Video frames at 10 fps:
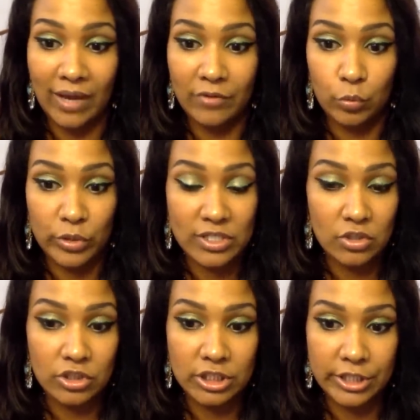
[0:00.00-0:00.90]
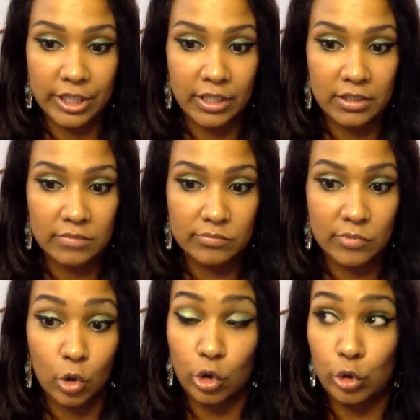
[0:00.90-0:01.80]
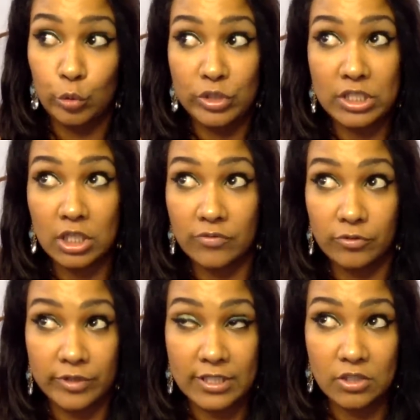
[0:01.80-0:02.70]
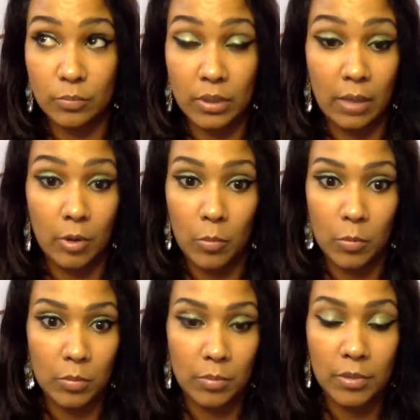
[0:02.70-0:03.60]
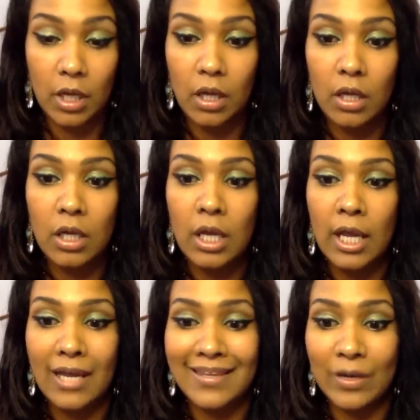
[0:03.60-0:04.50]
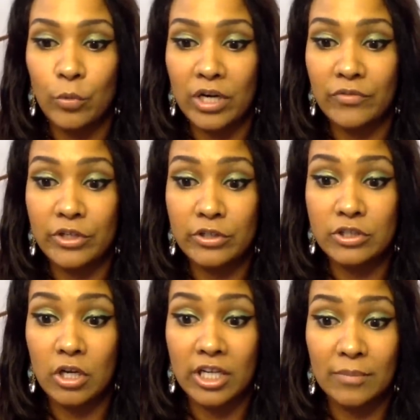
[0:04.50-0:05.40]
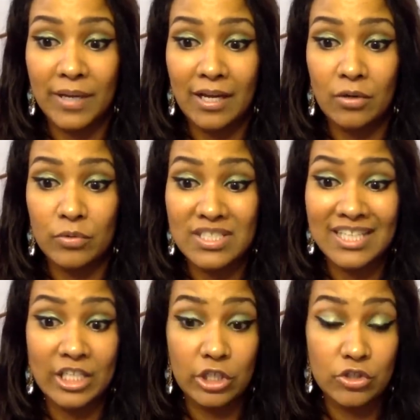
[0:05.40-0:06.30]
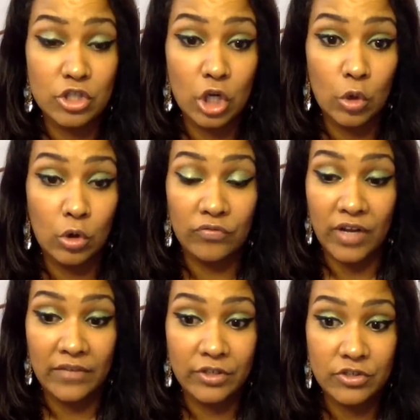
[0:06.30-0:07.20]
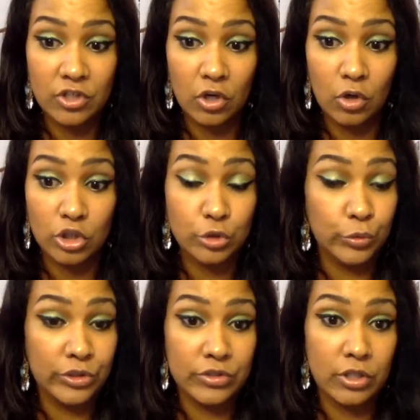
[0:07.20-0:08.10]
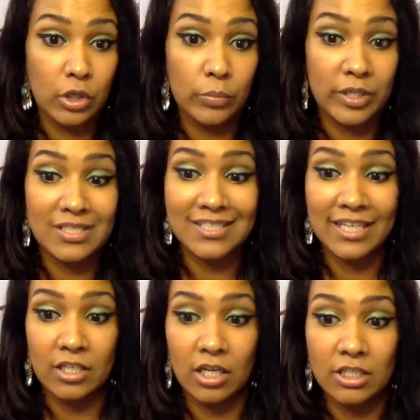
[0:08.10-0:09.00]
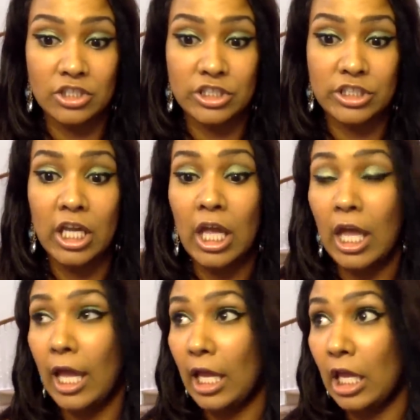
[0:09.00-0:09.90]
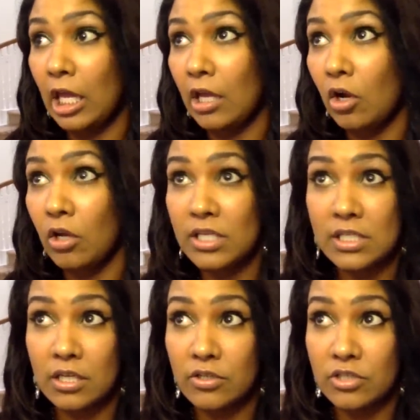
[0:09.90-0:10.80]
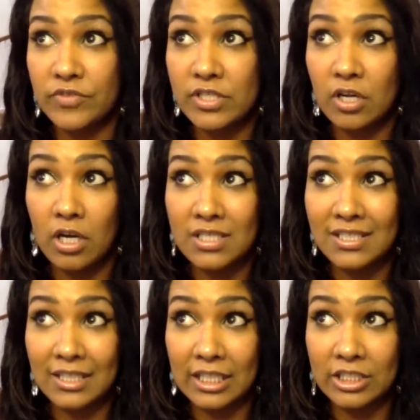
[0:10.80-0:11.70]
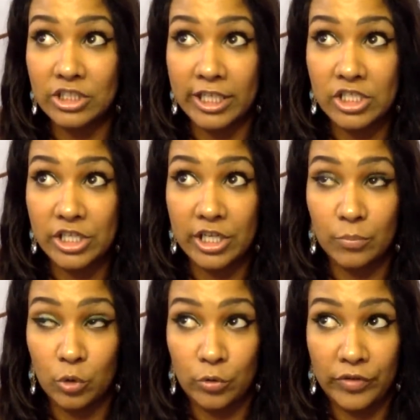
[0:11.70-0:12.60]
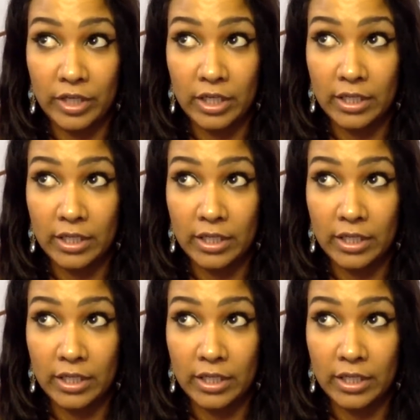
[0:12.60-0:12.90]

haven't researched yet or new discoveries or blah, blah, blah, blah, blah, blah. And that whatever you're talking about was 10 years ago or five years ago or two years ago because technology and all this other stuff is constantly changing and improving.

## Problem statement
Every line from the one containing "[0:00.90-0:01.80]" to the final line of the records must be transcribed exactly, both ends included, with the pictures left out.

## Response
[0:00.90-0:01.80]
[0:01.80-0:02.70]
[0:02.70-0:03.60]
[0:03.60-0:04.50]
[0:04.50-0:05.40]
[0:05.40-0:06.30]
[0:06.30-0:07.20]
[0:07.20-0:08.10]
[0:08.10-0:09.00]
[0:09.00-0:09.90]
[0:09.90-0:10.80]
[0:10.80-0:11.70]
[0:11.70-0:12.60]
[0:12.60-0:12.90]

haven't researched yet or new discoveries or blah, blah, blah, blah, blah, blah. And that whatever you're talking about was 10 years ago or five years ago or two years ago because technology and all this other stuff is constantly changing and improving.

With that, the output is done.